Uji klinik adalah tes untuk mengevaluasi efektivitas dan keamanan obat atau alat medis
dengan memantau efek mereka pada sekelompok besar orang. Uji klinik adalah salah satu
tahapan akhir dari proses penelitan yang panjang dan hati-hati. Ada empat jenis uji klinik
yang dapat dilakukan:
Uji coba pengobatan baru (seperti obat baru, pendekatan baru untuk operasi atau
terapi, kombinasi baru dari perawatan, atau metode baru seperti terapi gen).
Uji coba pencegahan dengan pendekatan baru, seperti obat-obatan, vitamin, mineral,
atau suplemen lain yang dipercaya dapat menurunkan risiko penyakit tertentu.
Uji coba tes skrining baru untuk menemukan penyakit, terutama pada tahap awal.

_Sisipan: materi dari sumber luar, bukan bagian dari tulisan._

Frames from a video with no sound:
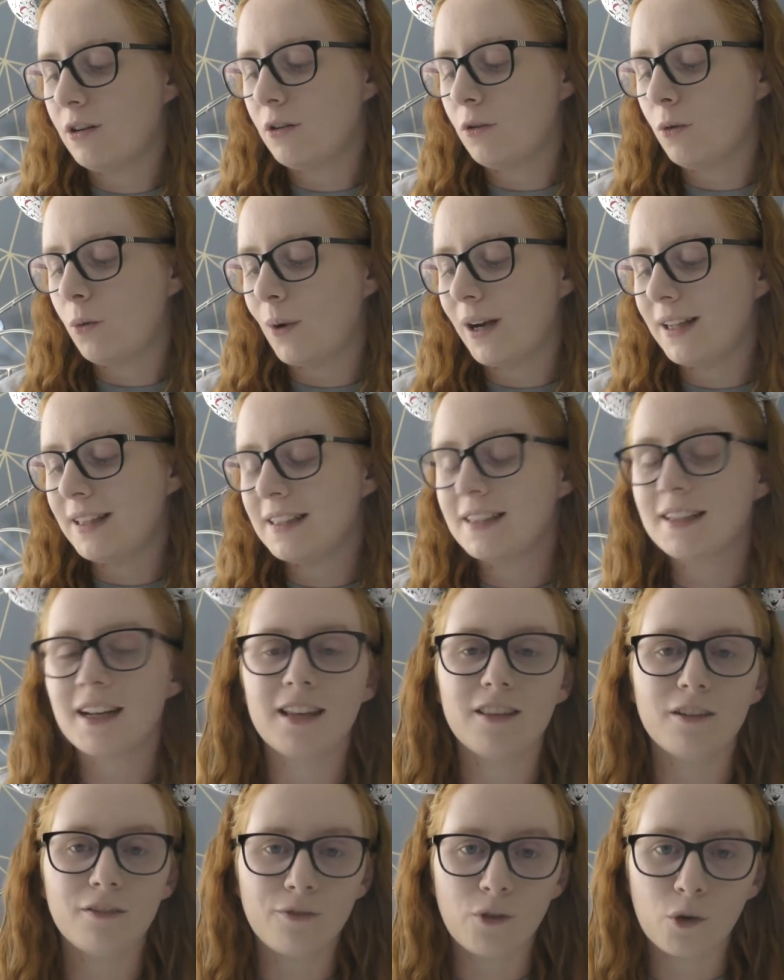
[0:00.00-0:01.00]
Wednesday
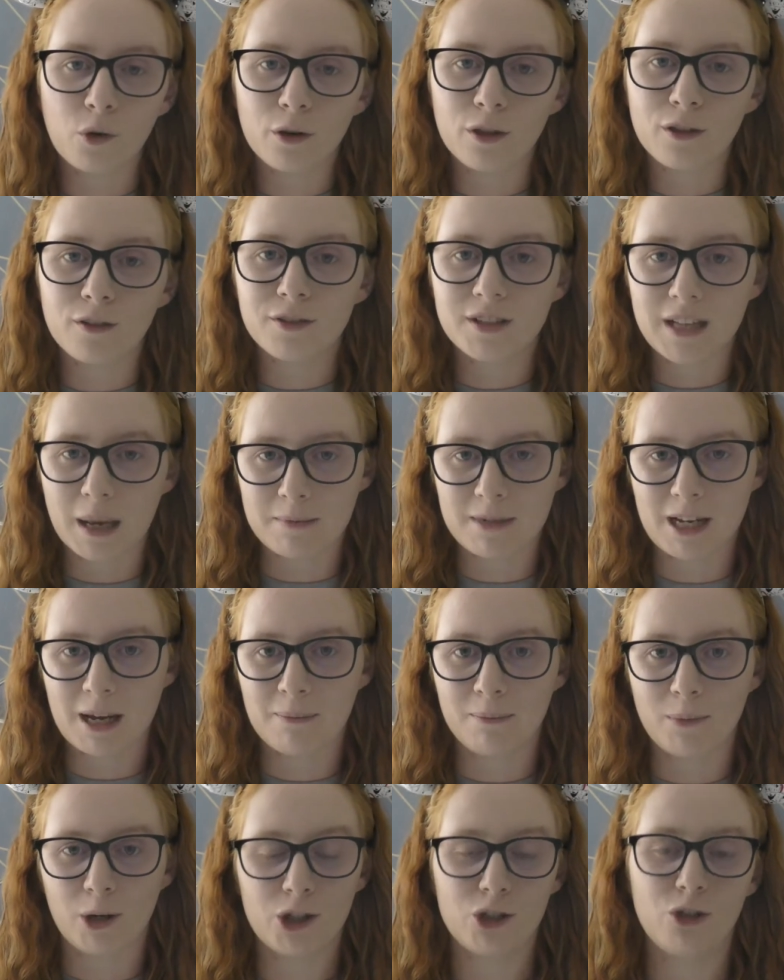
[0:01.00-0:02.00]
the 4th of
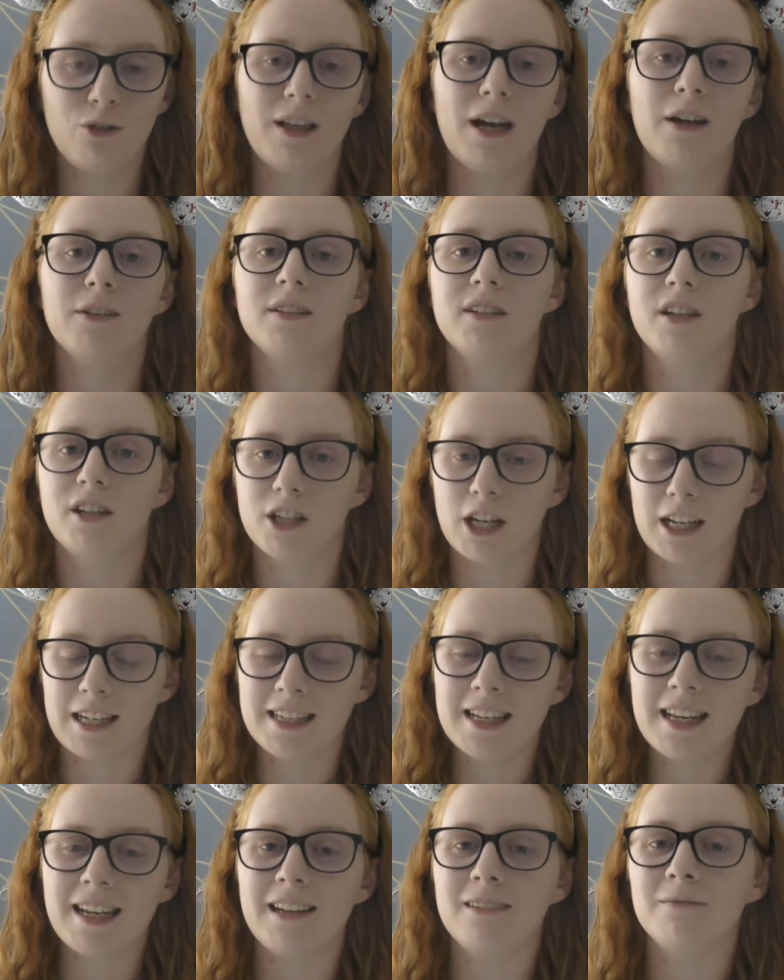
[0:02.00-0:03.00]
September
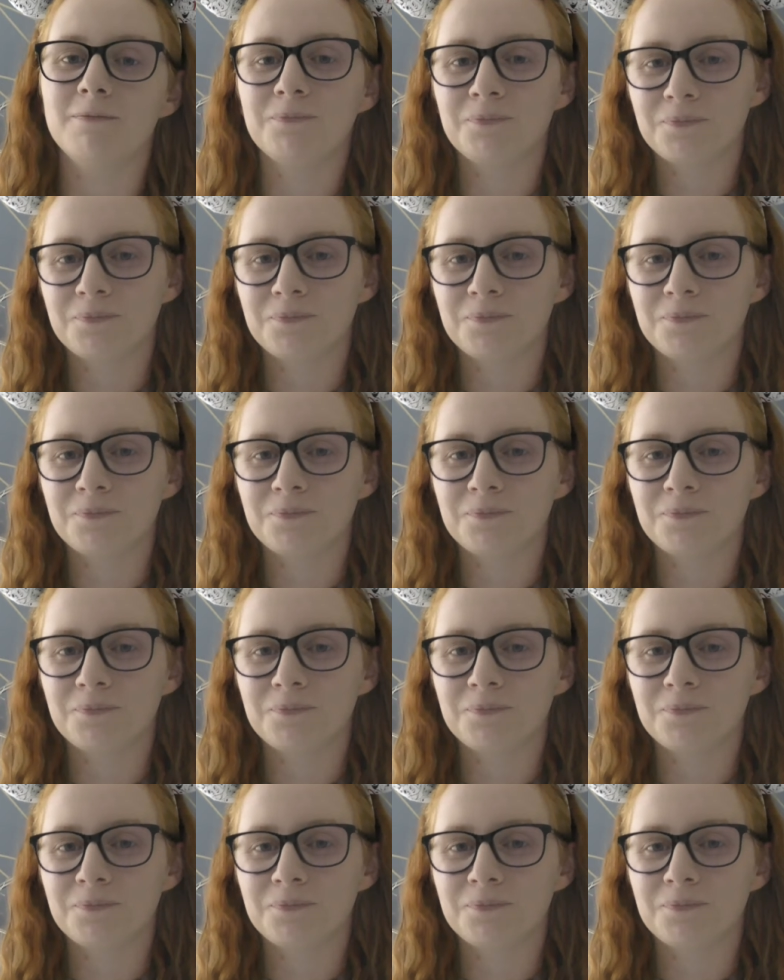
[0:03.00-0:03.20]
2019.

Uji coba peningkatan kualitas hidup (juga disebut percobaan perawatan pendukung)
mengeksplorasi cara untuk meningkatkan kenyamanan dan kualitas hidup bagi pasien.
Sebagian besar uji klinik yang melibatkan pengujian obat baru berlangsung dalam
serangkaian langkah-langkah teratur yang disebut fase. Hal ini memungkinkan peneliti untuk
bertanya dan menjawab pertanyaan dengan cara yang menghasilkan informasi yang dapat
dipercaya tentang obat dan keselamatan pasien.
UJI KLINIS
Uji klinis merupakan penelitian eksperimental terencana yang dilakukan pada
manusia, pada uji klinis peneliti memberikan perlakuan atau intervensi pada subyek
penelitian, kemudian efek perlakuan tersebut diukur dan dianalisis. Bila dibandingkan dengan
study observasional, uji klinis mempunyai kapasitas yang lebih tinggi dalam menerangkan
hubungan sebab akibat. Dalam rancangan ini pula, pariabel perancu dapat dikontrol dengan
baik.
Uji klinis sering dilaksanakan untuk membandingkan satu jenis pengobatan dengan
pengobatan lainnya. Dalam arti kata yang luas, pengobatan dapat berarti medikamentosa,
perasat bedah, terapi psikologis, diet, akupuntus, pendidikan atau intervensi kesehatan
masyarakat dan lain-lain. Uji klinis ini telah dikenal dalam penelitian kedokteran sejak 50
tahun yang lalu, dan kini makin menjadi penting dengan kemajuan teknologi kedokteran.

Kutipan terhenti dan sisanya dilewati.